Italian Parents Protest Forced Cross-Dressing in Schools

A large number of parents from Trieste, Northern Italy, are organizing a demonstration on Saturday called "Defend Our Children" to protest against gender ideology that is currently being introduced in schools. The parents have set their sights especially on Italian educational programs that aim to blur children's sexual identities.

Among the programs that received the most flak was an elementary school program that includes dressing little boys girls' clothes, and vice versa. The schools state that the exercise is aimed at overcoming gender stereotypes, according to Breitbart.

The schools further state that the exercise adopts numerous guidelines from the European standards on sex education, which is attributed to the World Health Organization.

One activity, called "the game of respect," involves a box containing several cards, which presents figures of different working roles represented by both male and female illustrations - male and female housekeepers, plumbers, and firefighters are featured. The activity is aimed at showing that males and females are completely interchangeable, Breitbart reported.

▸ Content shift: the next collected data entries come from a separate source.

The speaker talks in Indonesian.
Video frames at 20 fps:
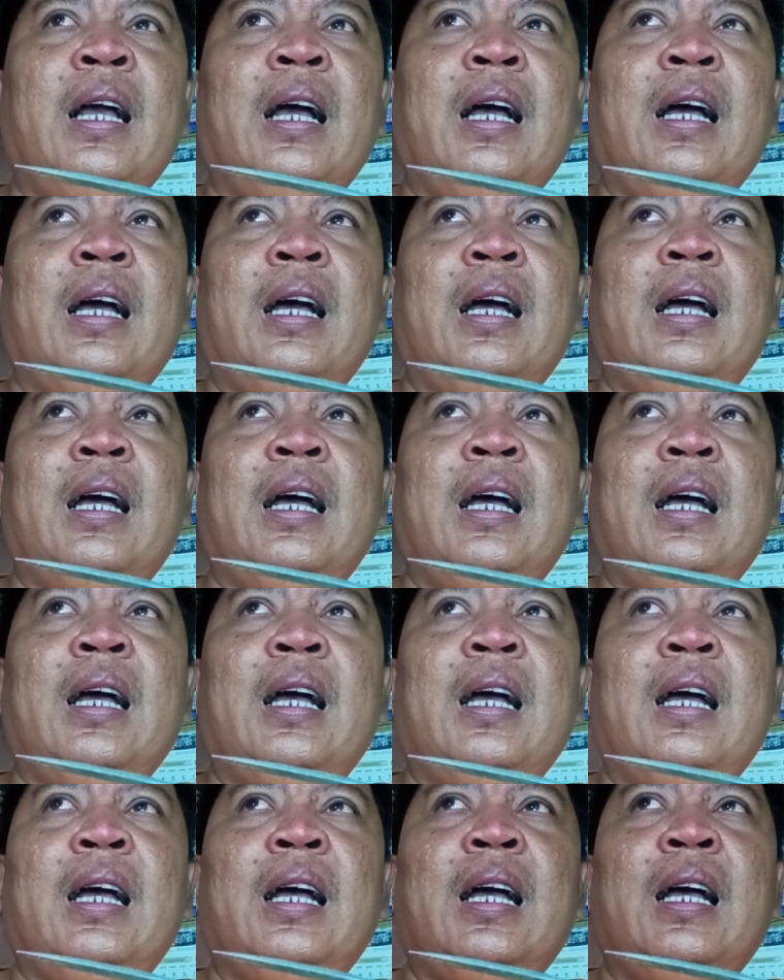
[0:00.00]

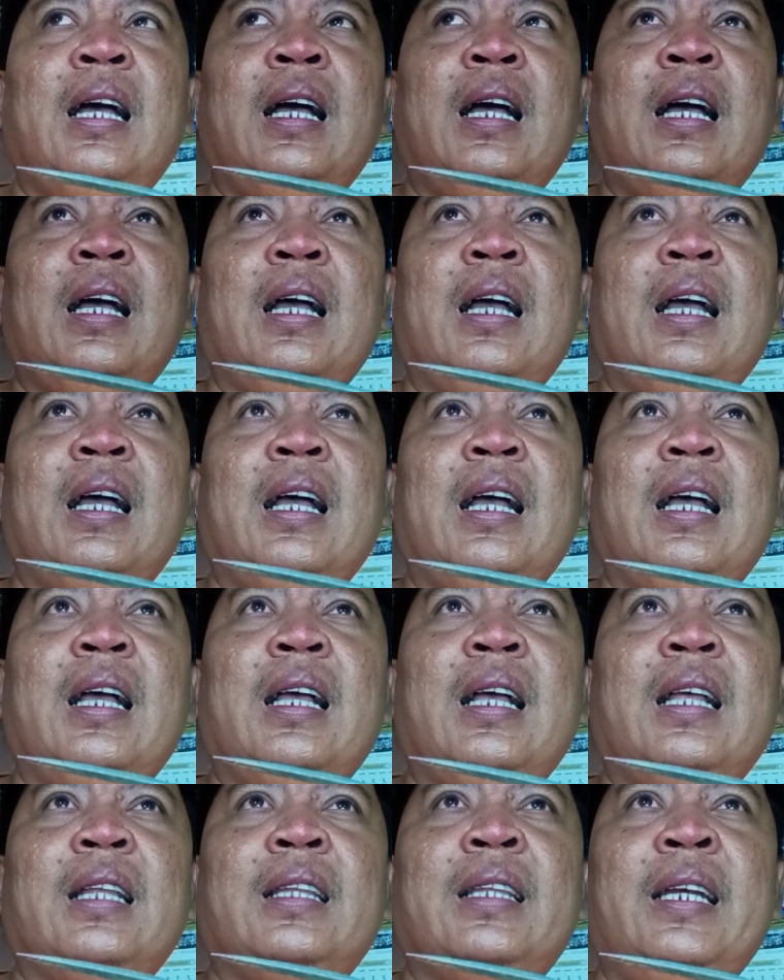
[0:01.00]
uh,
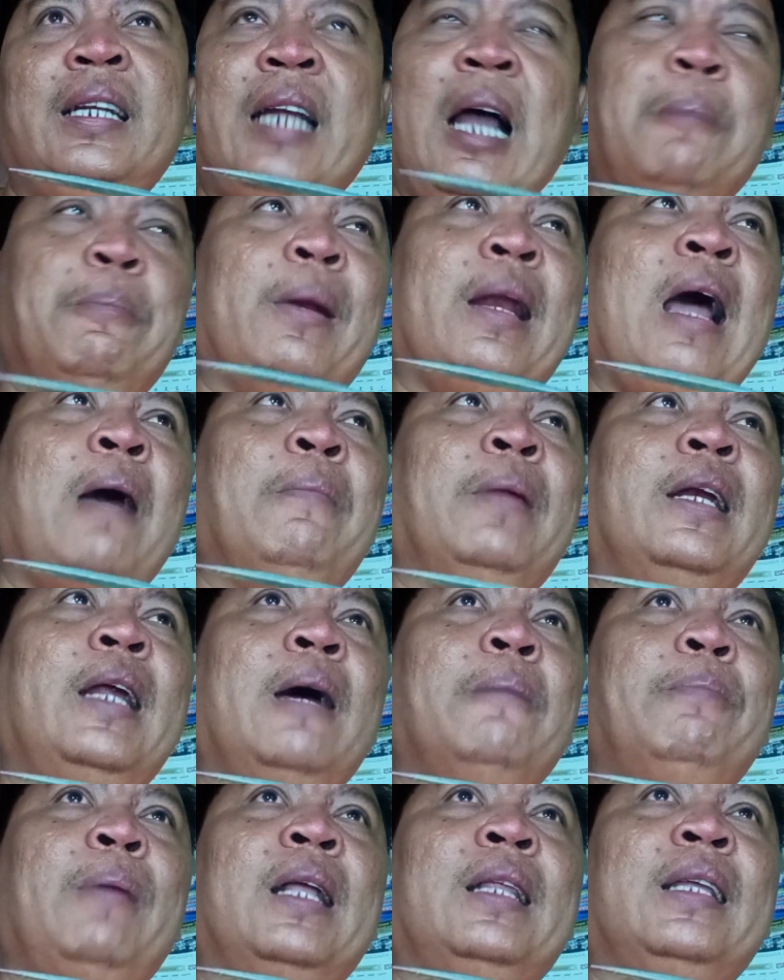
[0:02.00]
tidak pernah
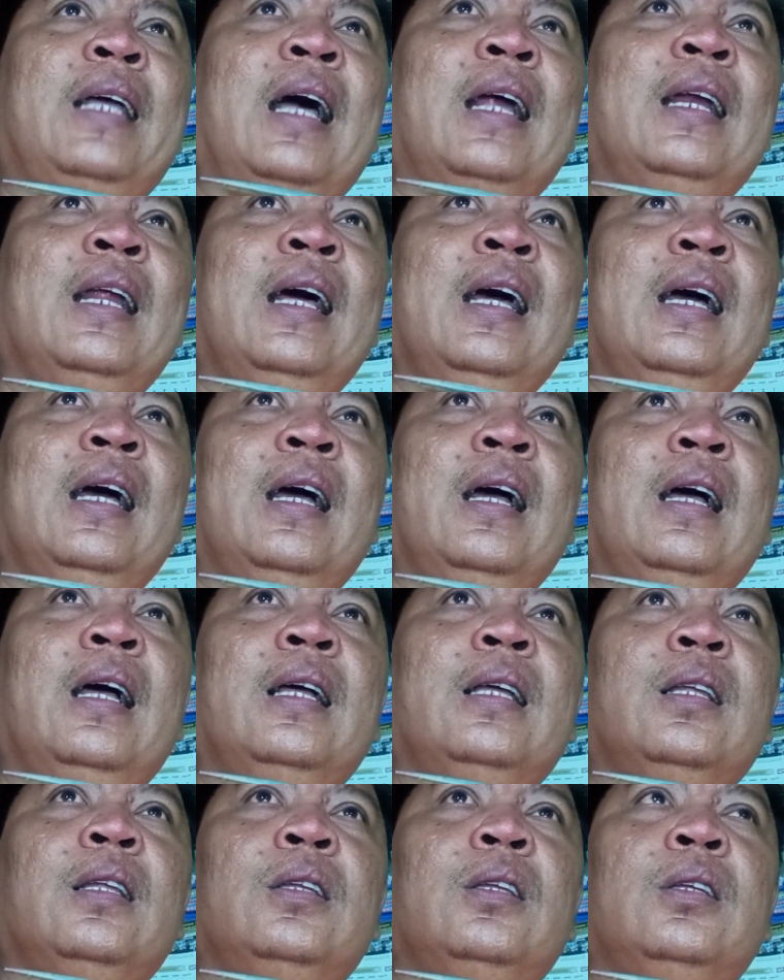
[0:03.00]
mendapat karena
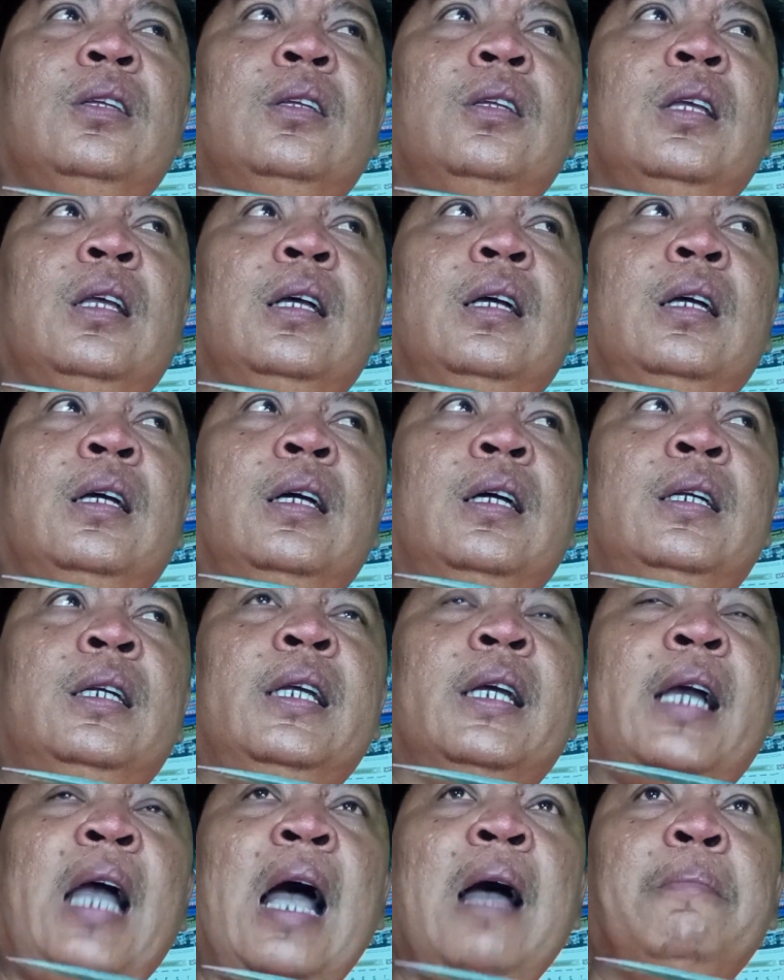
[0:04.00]
uh,
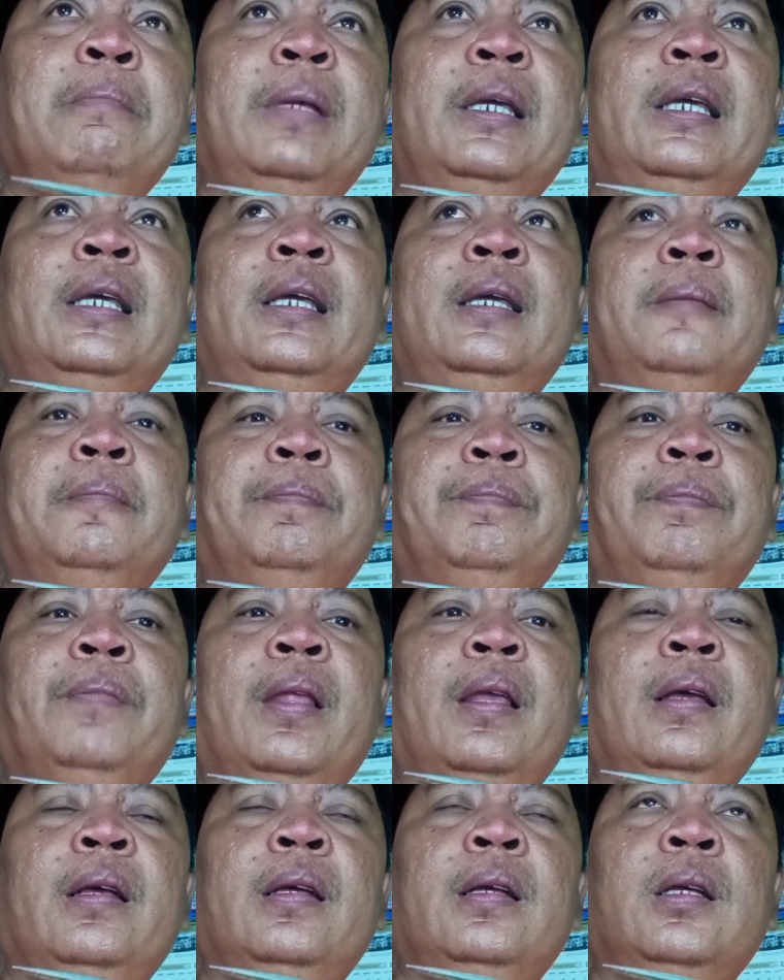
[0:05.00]
di kami
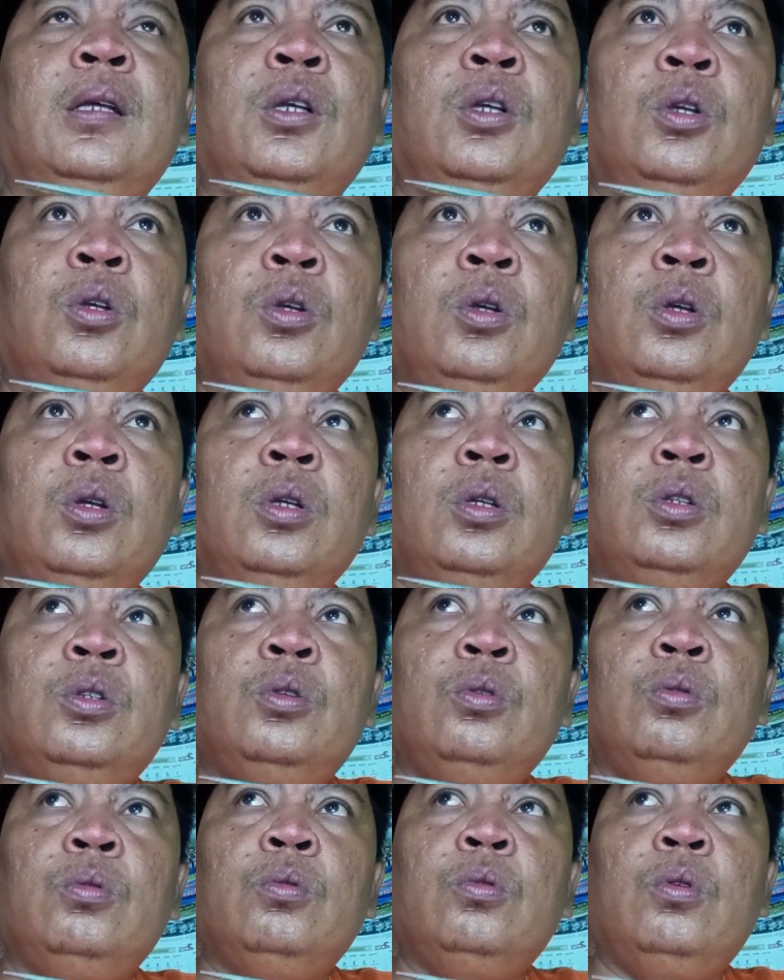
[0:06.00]

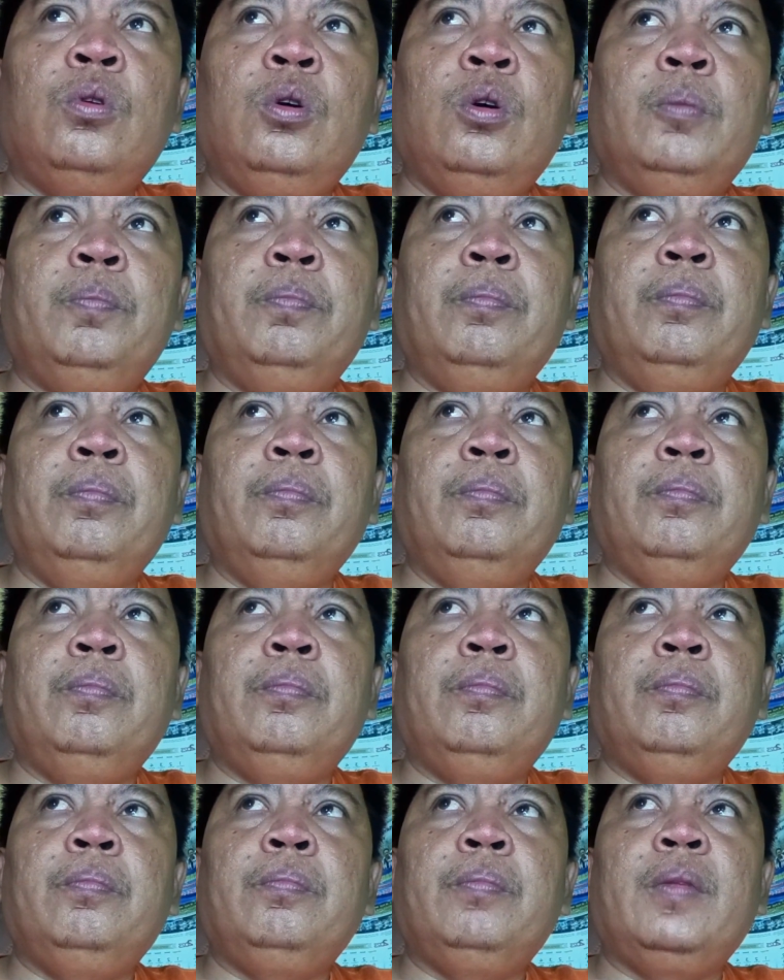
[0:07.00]
cukup
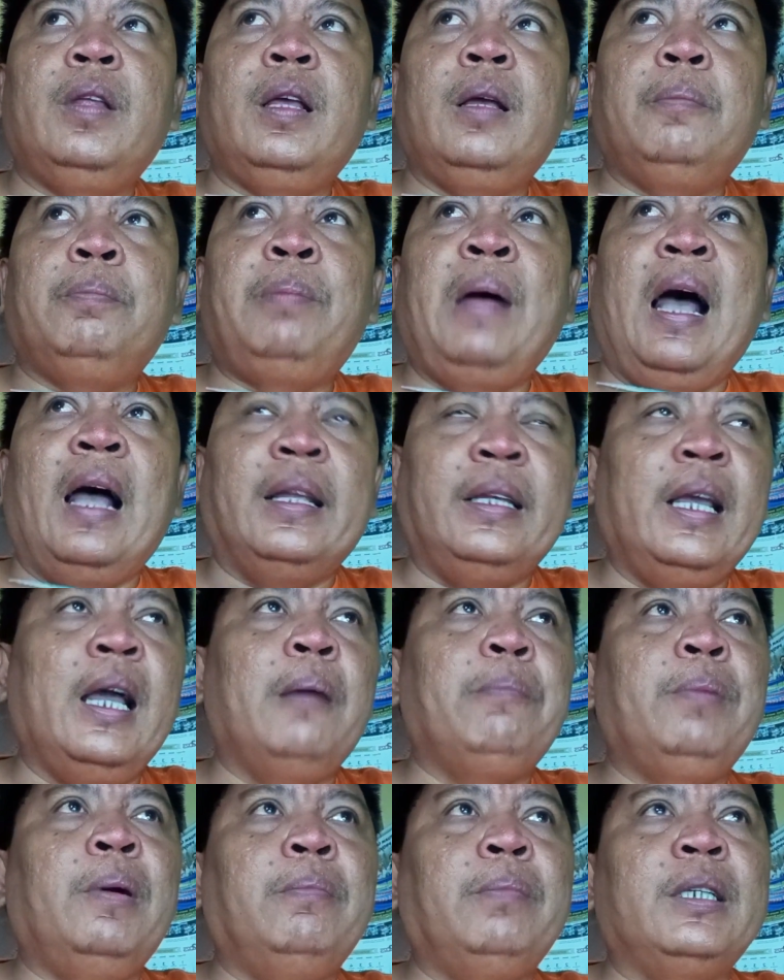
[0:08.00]

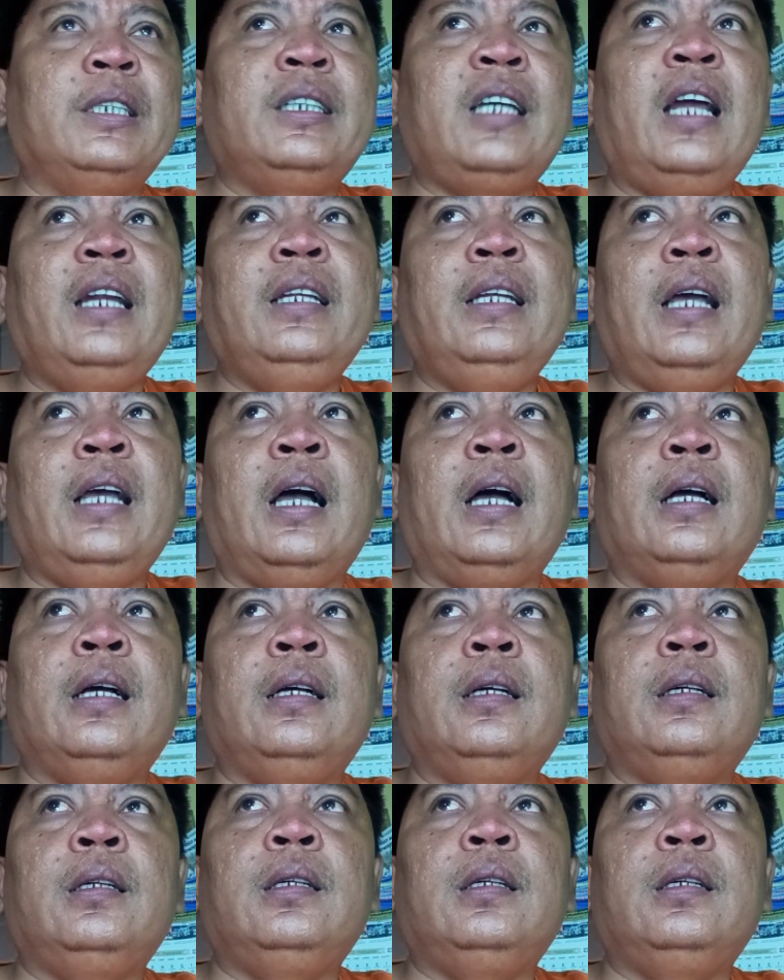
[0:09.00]
banyak pemesan yang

Another activity, called "if he were she and she were he," involves boys and girls exchanging the clothes that they are wearing. The children are then asked to discuss how they feel in their new "role."

Prof. Massimo Gandolfini, who heads the protest, said that the goal of the demonstration will be "to protect our children from the propaganda of gender theories that are appearing surreptitiously and in an ever more worrying way in schools."

Pope Francis has also spoken against the gender ideology that is currently being emphasized in schools in a statement published in La Santa Sede this past Sunday.

"(Children today) are beginning to hear strange ideas, a sort of ideological colonization that poisons the soul and the family: we must act against this," he said.

"This ideological colonization does great harm and can even destroy a society, a country or a family."